> _REQUIRED WORK_:
Your task is to retype, exactly and only, the lines from the one containing "[00:16:01.00 to 00:16:02.00]" to the final line of the entries, leaving out all pictures.

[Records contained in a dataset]
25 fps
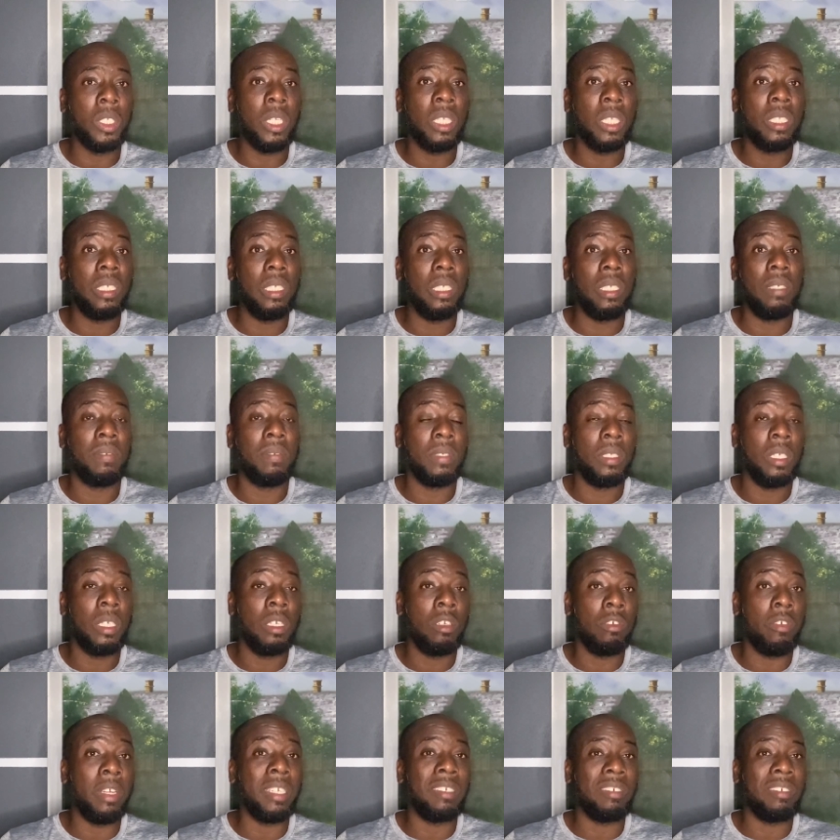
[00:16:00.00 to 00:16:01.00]
of thieves, the
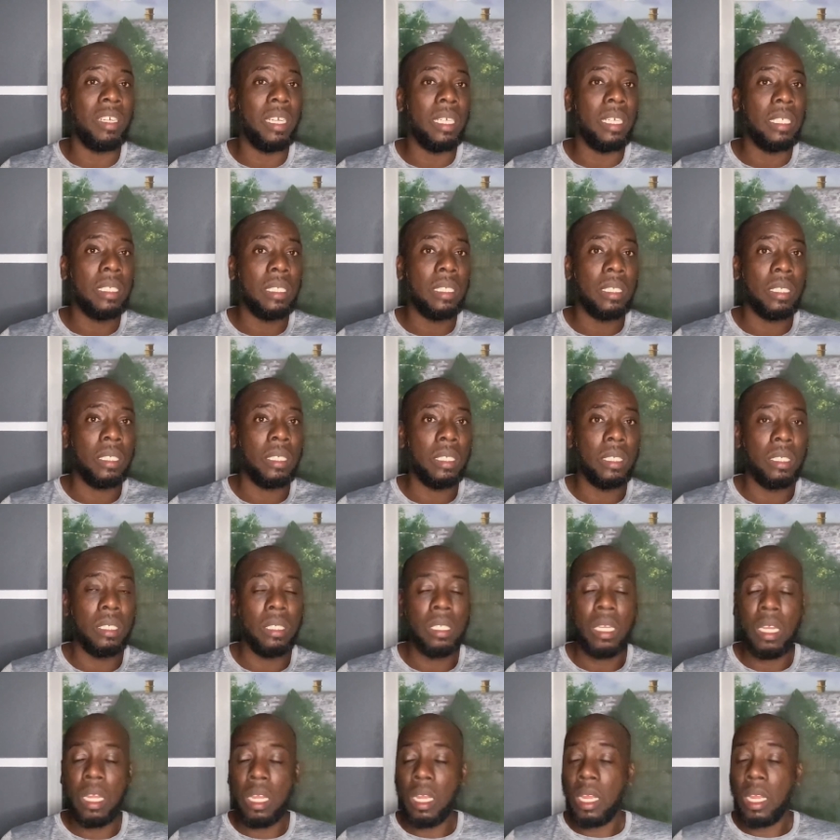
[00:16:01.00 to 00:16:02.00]
Red Cross.
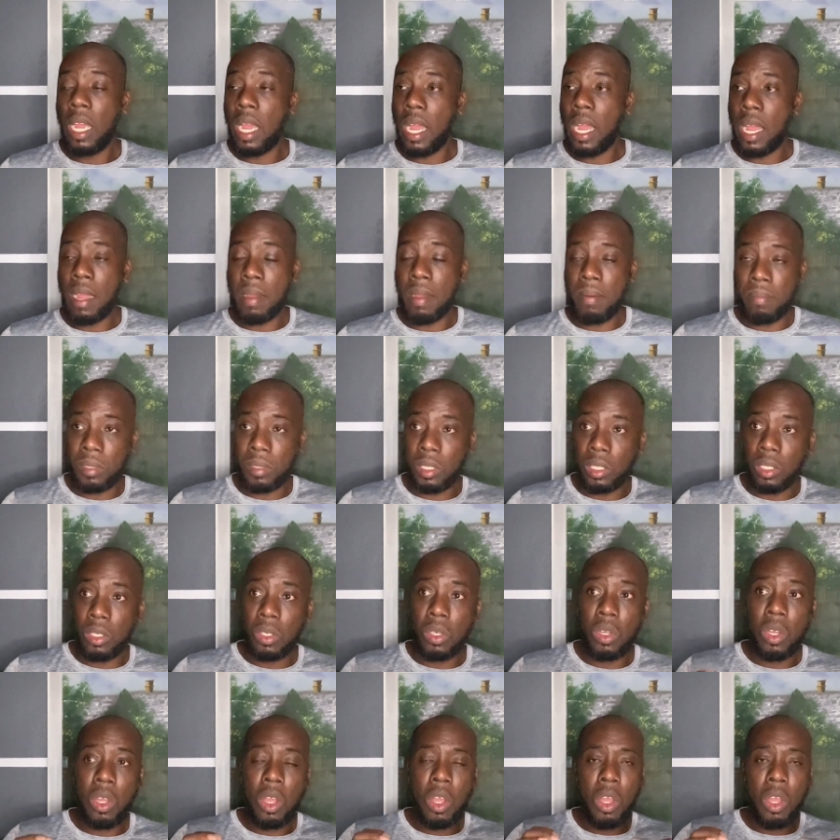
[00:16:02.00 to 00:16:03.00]
Um,
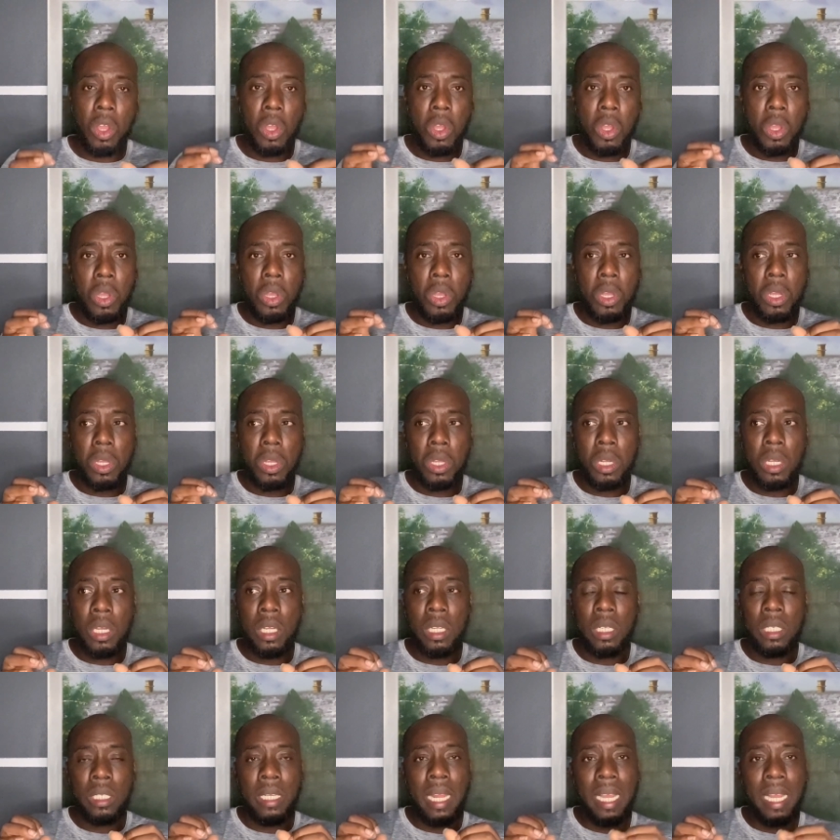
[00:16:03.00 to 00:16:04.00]
so
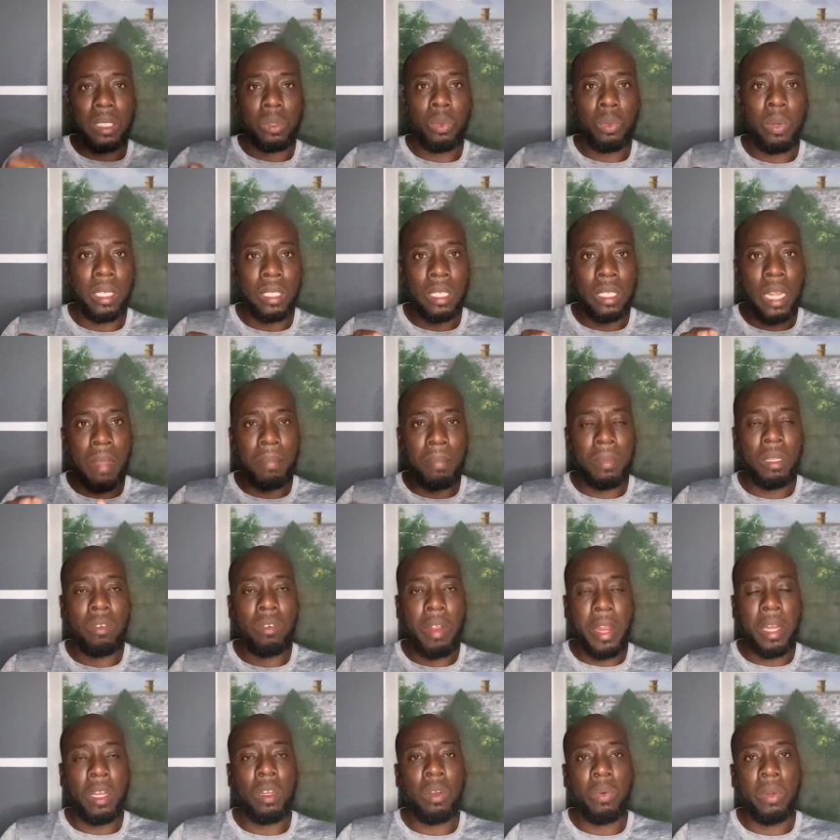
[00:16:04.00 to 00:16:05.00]
that's what's happening
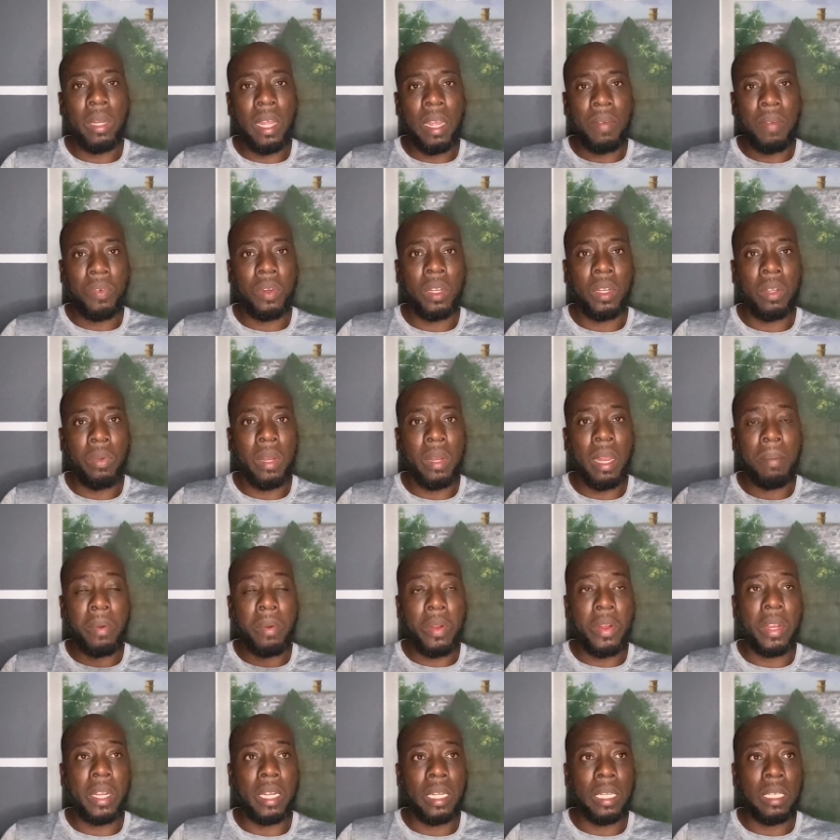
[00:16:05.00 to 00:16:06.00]
right now with Africa, with
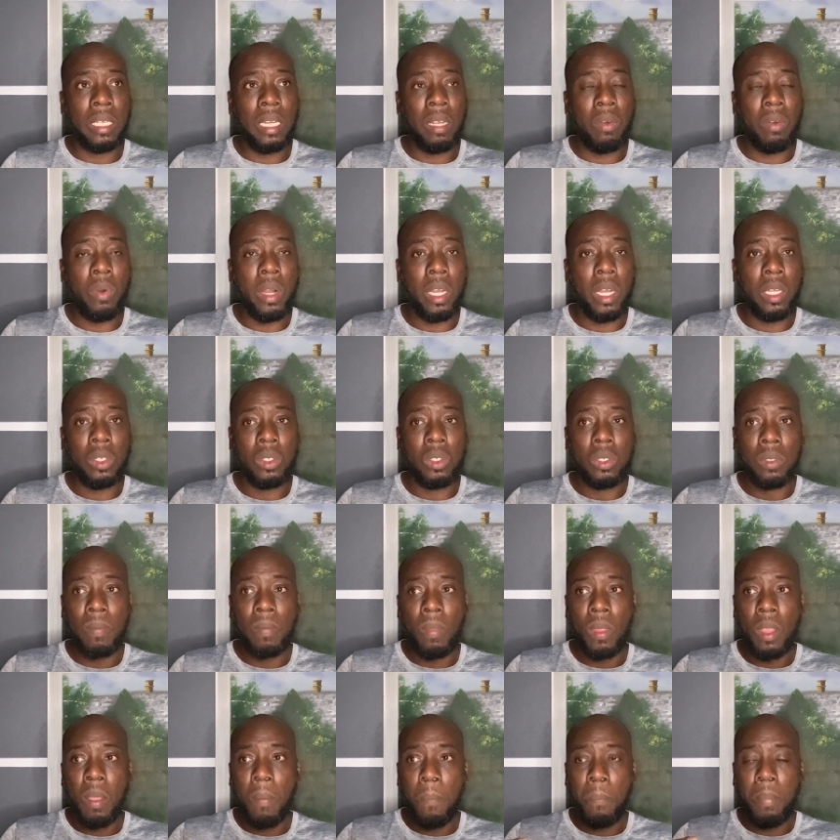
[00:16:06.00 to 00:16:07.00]
America. They want to
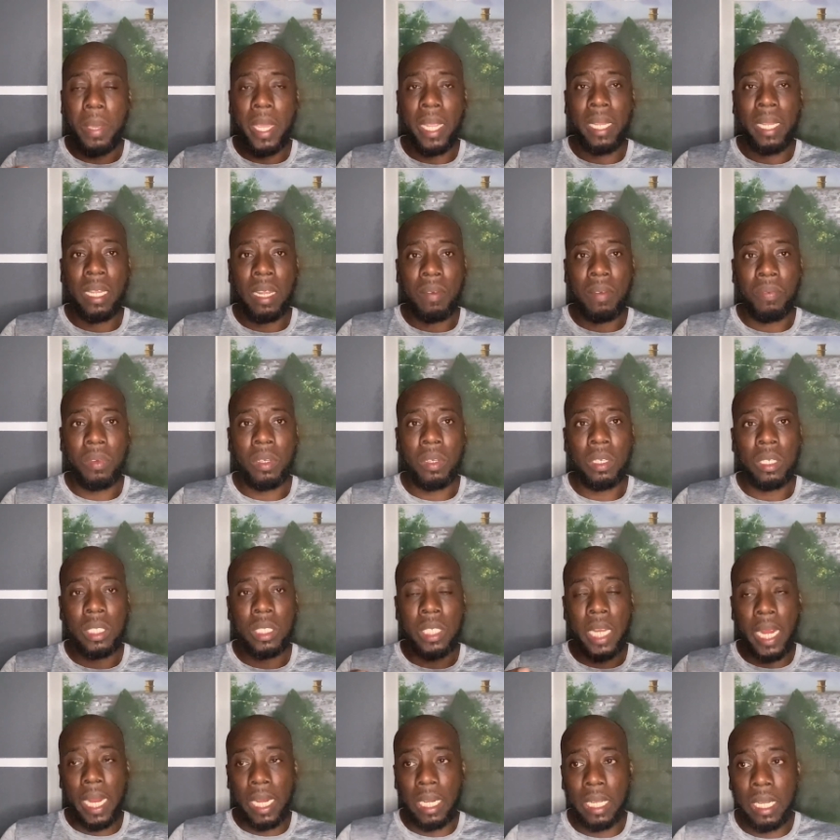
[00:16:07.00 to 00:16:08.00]
paint Africa,
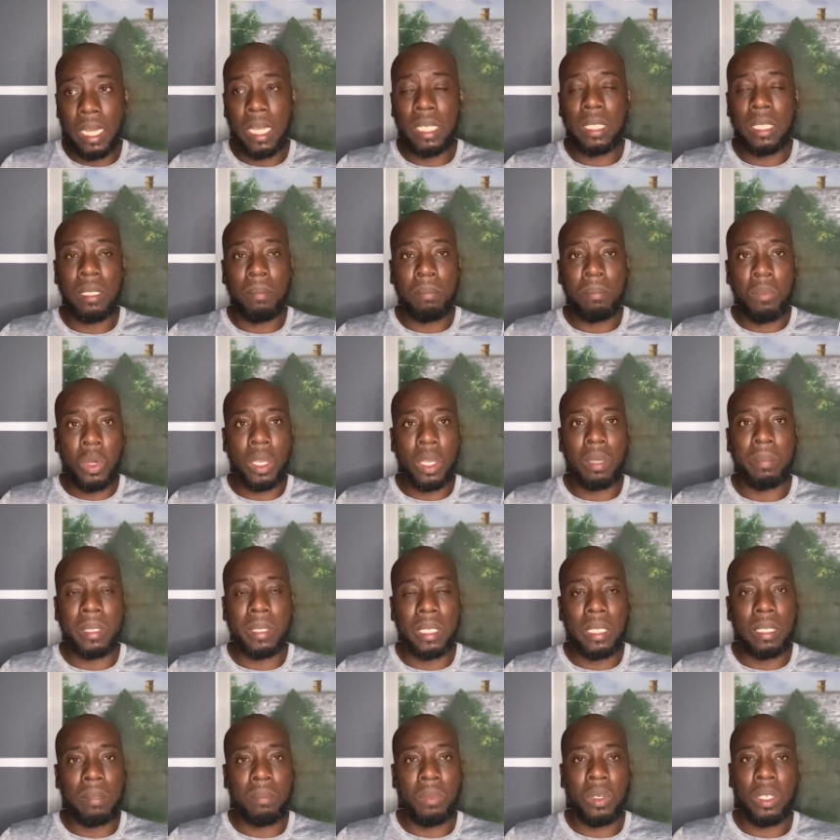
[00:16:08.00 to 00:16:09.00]
China as a
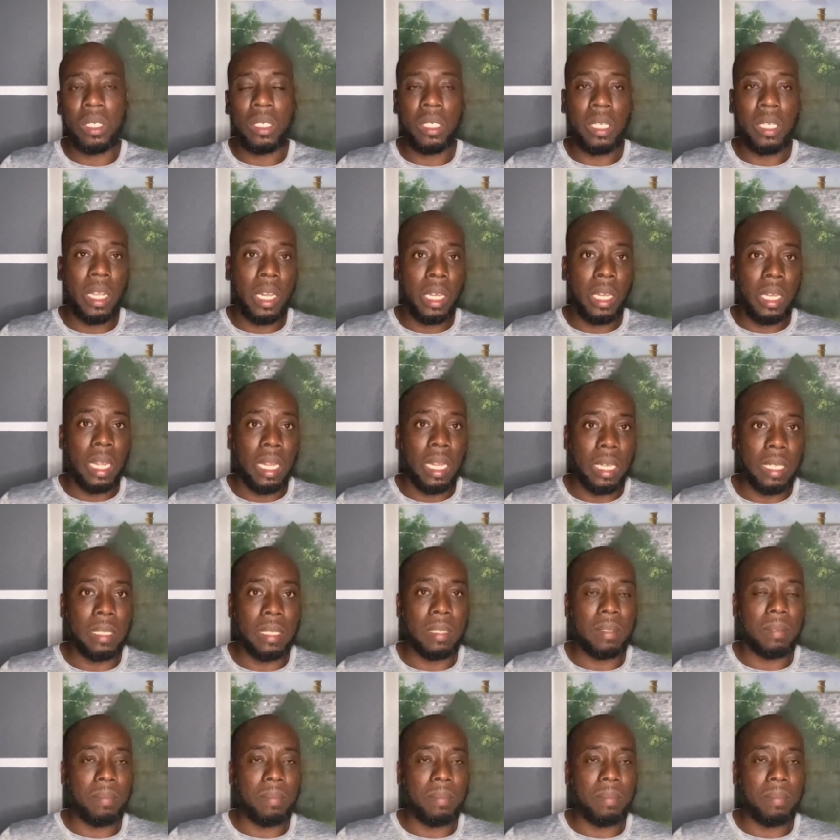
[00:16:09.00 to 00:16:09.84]
boogeyman, but they are not.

> _WRITTEN RESPONSE_:
[00:16:01.00 to 00:16:02.00]
Red Cross.
[00:16:02.00 to 00:16:03.00]
Um,
[00:16:03.00 to 00:16:04.00]
so
[00:16:04.00 to 00:16:05.00]
that's what's happening
[00:16:05.00 to 00:16:06.00]
right now with Africa, with
[00:16:06.00 to 00:16:07.00]
America. They want to
[00:16:07.00 to 00:16:08.00]
paint Africa,
[00:16:08.00 to 00:16:09.00]
China as a
[00:16:09.00 to 00:16:09.84]
boogeyman, but they are not.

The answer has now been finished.